Why is Pregnancy a Contraindication?
Enalapril can cause significant harm or death to a developing fetus, particularly during the second and third trimesters. The risks include:
↪Renal Failure: It interferes with the development of the fetal kidneys.
↪Oligohydramnios: A decrease in amniotic fluid, which can lead to limb contractures and craniofacial deformation.
↪Hypoplasia: Underdevelopment of the lungs and skull bones.

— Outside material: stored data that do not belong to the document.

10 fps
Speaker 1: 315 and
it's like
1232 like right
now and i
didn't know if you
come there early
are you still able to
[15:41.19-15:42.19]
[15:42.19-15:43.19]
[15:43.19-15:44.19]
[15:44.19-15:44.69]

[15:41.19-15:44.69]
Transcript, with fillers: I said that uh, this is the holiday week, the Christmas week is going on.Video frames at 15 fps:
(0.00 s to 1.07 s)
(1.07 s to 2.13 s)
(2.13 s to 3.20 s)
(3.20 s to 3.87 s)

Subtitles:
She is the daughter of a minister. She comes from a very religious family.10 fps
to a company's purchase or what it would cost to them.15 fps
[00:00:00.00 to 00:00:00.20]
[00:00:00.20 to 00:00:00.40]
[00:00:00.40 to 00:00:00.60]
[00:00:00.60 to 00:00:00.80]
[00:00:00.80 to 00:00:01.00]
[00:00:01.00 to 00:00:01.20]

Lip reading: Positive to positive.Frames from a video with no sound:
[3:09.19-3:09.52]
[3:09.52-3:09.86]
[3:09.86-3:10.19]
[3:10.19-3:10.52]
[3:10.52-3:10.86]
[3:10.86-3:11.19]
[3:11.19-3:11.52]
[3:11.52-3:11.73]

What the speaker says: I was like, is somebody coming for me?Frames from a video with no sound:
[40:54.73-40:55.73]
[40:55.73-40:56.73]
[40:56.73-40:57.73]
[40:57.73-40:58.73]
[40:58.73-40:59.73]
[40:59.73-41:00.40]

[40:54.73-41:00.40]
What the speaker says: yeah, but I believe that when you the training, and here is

| Condition | Enalapril Usage |
| Pregnancy | Strictly Contraindicated (Teratogenic) |
| Hypertension | Standard First-line Treatment |
| Diabetes | Recommended (Protects kidneys) |
| Heart Failure | Recommended (Improves survival rates) |
Which of the following drugs is considered as an enzyme inhibitor that may effect the metabolism of other drugs?
A)phenytoin
B)furosemide
C)cimetidine
D)theophylline
The correct answer is C) cimetidine.
Cimetidine is a classic example of a potent hepatic enzyme inhibitor. Specifically, it inhibits several isoenzymes of the cytochrome P450 (CYP450) system in the liver.
Why Cimetidine?
When an enzyme inhibitor like cimetidine is present, it "clogs up" the metabolic machinery. This means other drugs that rely on those same enzymes to be broken down will stay in the body longer, potentially reaching toxic levels.
Breakdown of the Options
Cimetidine (Inhibitor): Known for numerous drug interactions. It can increase the levels of drugs like warfarin, phenytoin, and theophylline, making them dangerous.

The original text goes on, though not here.